*** EXCERPTED RECORDS Section Begins ***

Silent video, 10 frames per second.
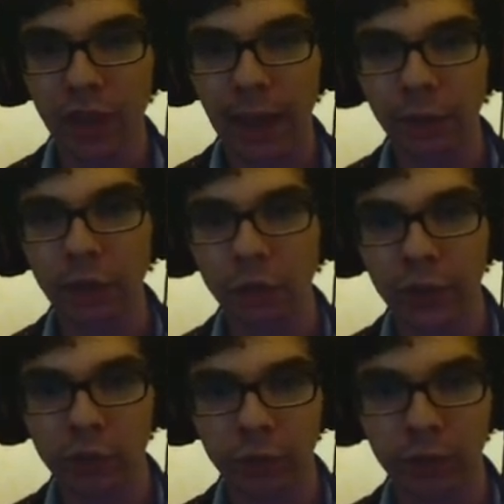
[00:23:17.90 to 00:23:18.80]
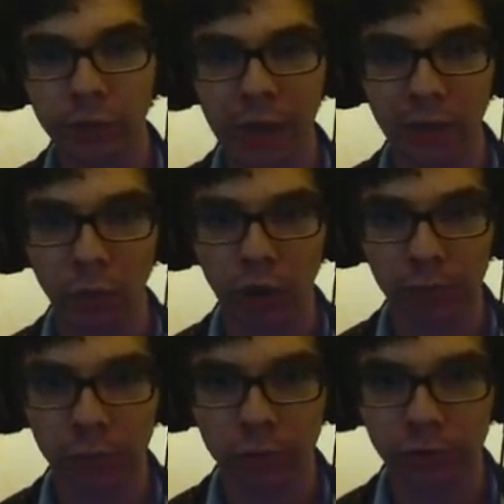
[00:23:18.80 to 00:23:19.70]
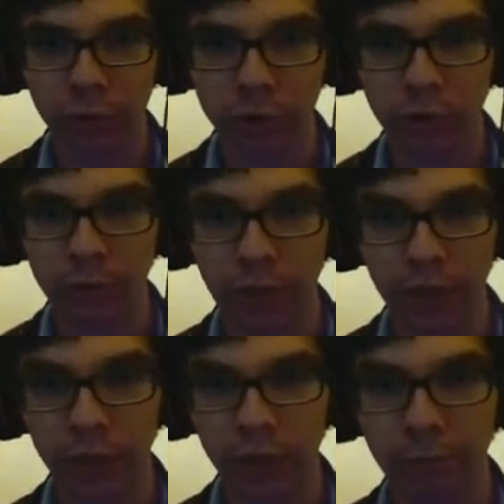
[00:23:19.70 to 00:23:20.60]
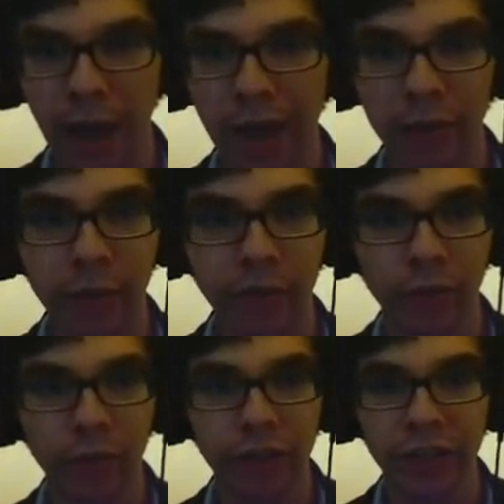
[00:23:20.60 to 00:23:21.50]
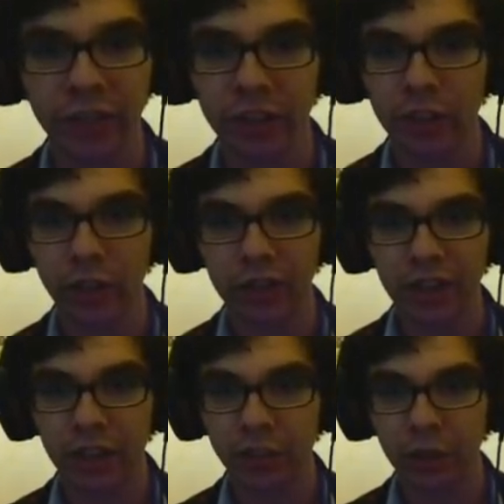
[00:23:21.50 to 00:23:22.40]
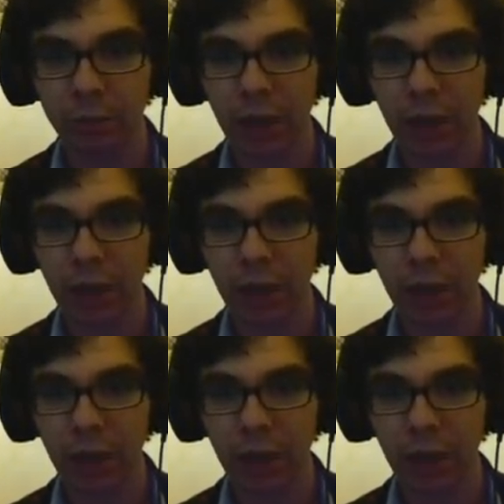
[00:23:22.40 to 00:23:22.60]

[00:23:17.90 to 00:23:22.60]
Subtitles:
I'm going to eventually make more. I'm going to eventually make another pathway in here, another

*** EXCERPTED RECORDS Section Ends ***

▸ WHAT THE EXERCISE ASKS
Output exactly the lines above, from the one holding "[00:23:22.40 to 00:23:22.60]" through the end of the data, including the first and last.

▸ RESPONSE FOR THIS EXERCISE
[00:23:22.40 to 00:23:22.60]

[00:23:17.90 to 00:23:22.60]
Subtitles:
I'm going to eventually make more. I'm going to eventually make another pathway in here, another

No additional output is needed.